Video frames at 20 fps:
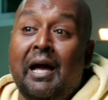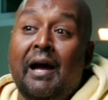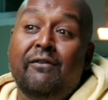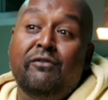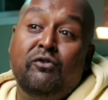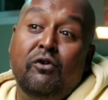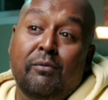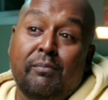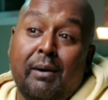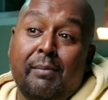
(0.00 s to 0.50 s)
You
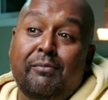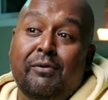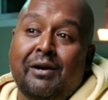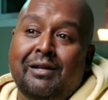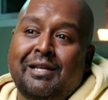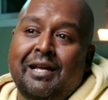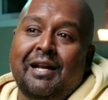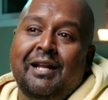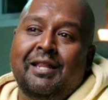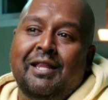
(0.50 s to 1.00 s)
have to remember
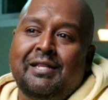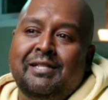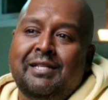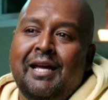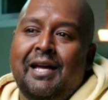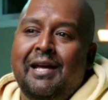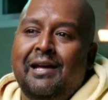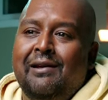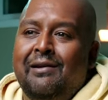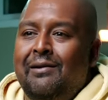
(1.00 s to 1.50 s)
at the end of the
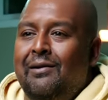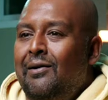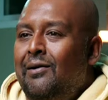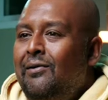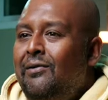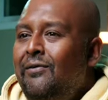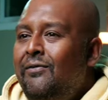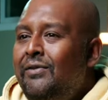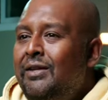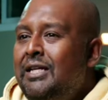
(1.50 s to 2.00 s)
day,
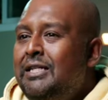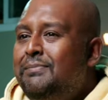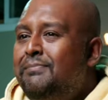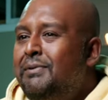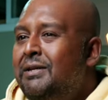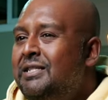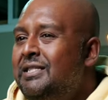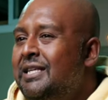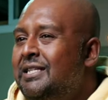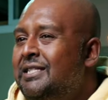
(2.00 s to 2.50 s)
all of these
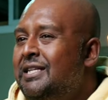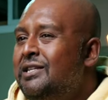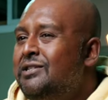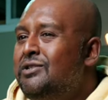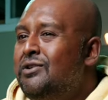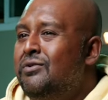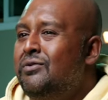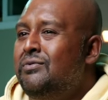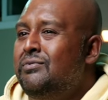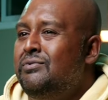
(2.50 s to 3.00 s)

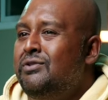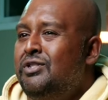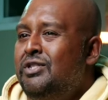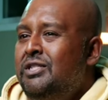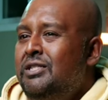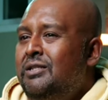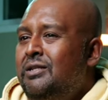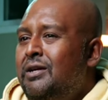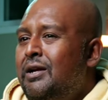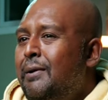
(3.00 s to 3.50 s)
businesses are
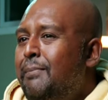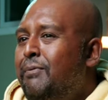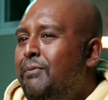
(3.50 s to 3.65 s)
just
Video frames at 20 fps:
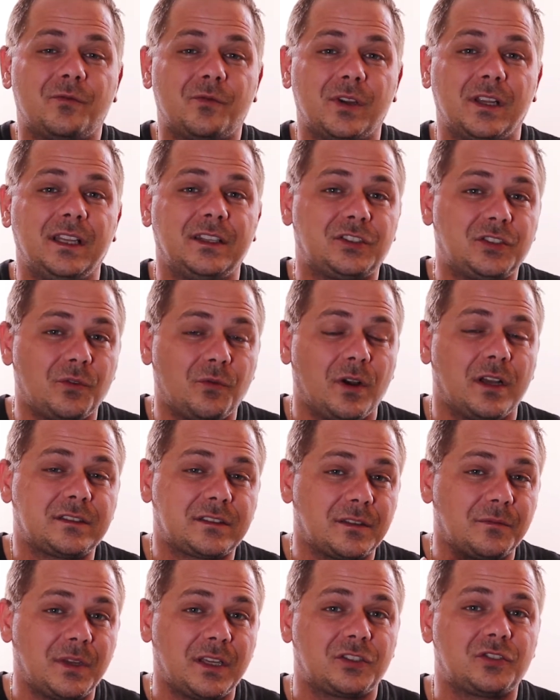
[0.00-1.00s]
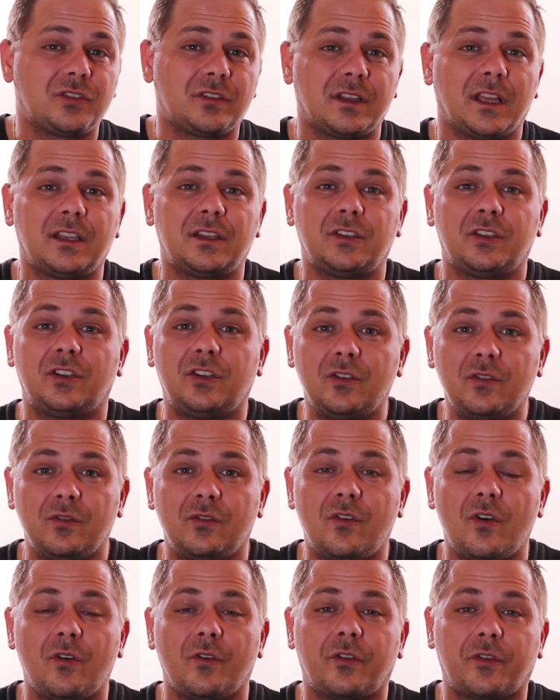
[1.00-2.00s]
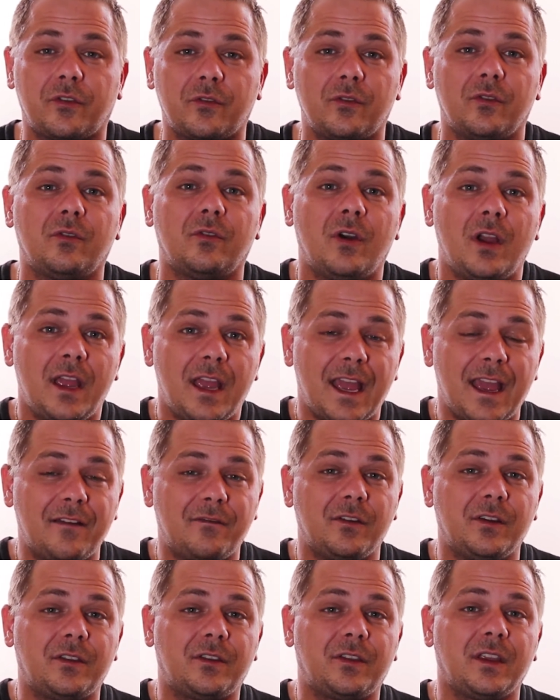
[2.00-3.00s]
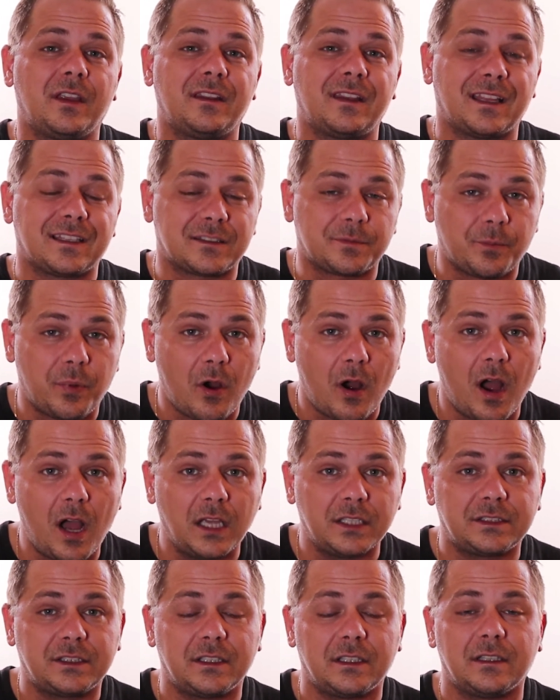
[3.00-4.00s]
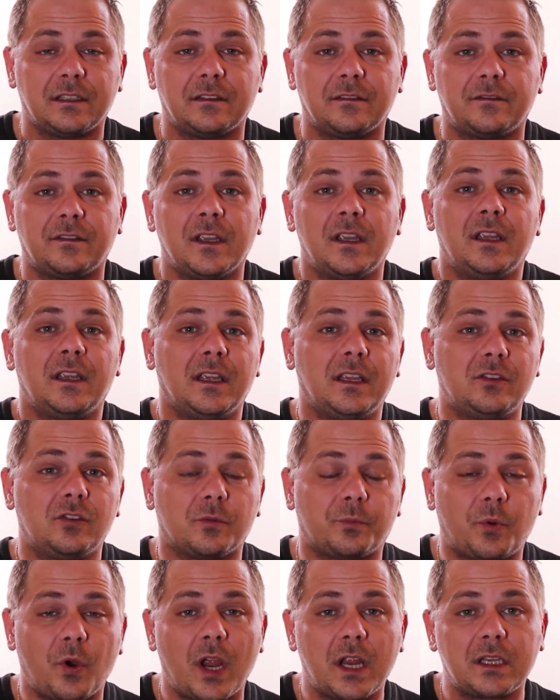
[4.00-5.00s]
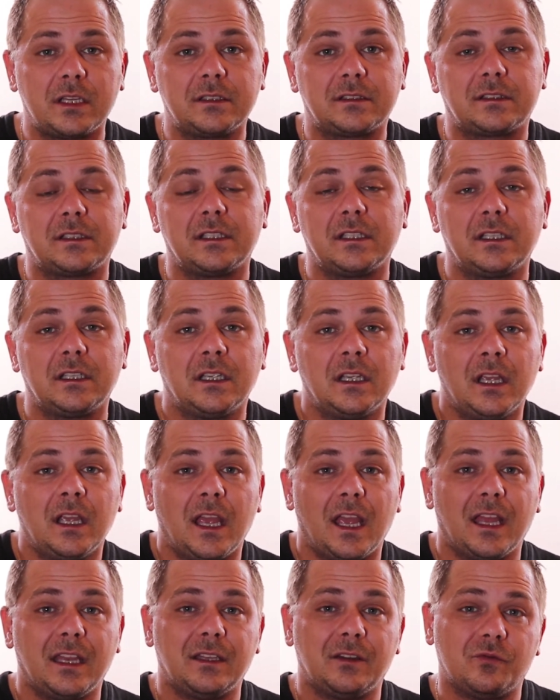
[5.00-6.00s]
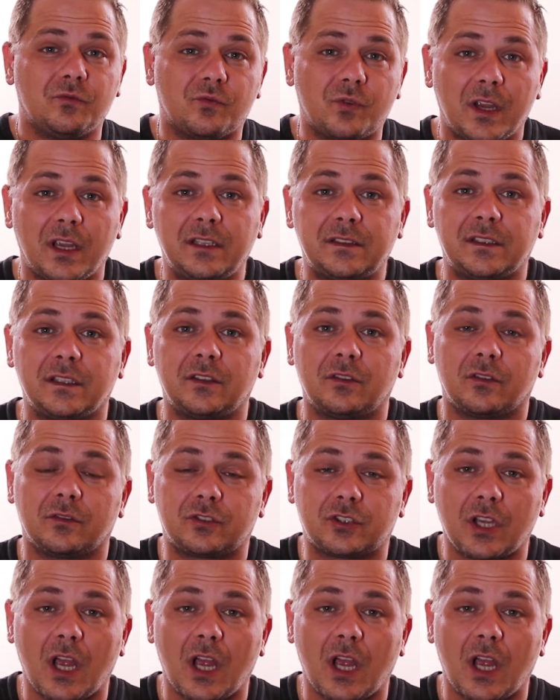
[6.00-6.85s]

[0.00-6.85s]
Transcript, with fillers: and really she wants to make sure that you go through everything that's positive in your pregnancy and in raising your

════════════════

- [What you will do]: The response should repeat every entry above exactly and include none of the pictures.

- [Response to this task]:
Video frames at 20 fps:
(0.00 s to 0.50 s)
You
(0.50 s to 1.00 s)
have to remember
(1.00 s to 1.50 s)
at the end of the
(1.50 s to 2.00 s)
day,
(2.00 s to 2.50 s)
all of these
(2.50 s to 3.00 s)

(3.00 s to 3.50 s)
businesses are
(3.50 s to 3.65 s)
just
Video frames at 20 fps:
[0.00-1.00s]
[1.00-2.00s]
[2.00-3.00s]
[3.00-4.00s]
[4.00-5.00s]
[5.00-6.00s]
[6.00-6.85s]

[0.00-6.85s]
Transcript, with fillers: and really she wants to make sure that you go through everything that's positive in your pregnancy and in raising your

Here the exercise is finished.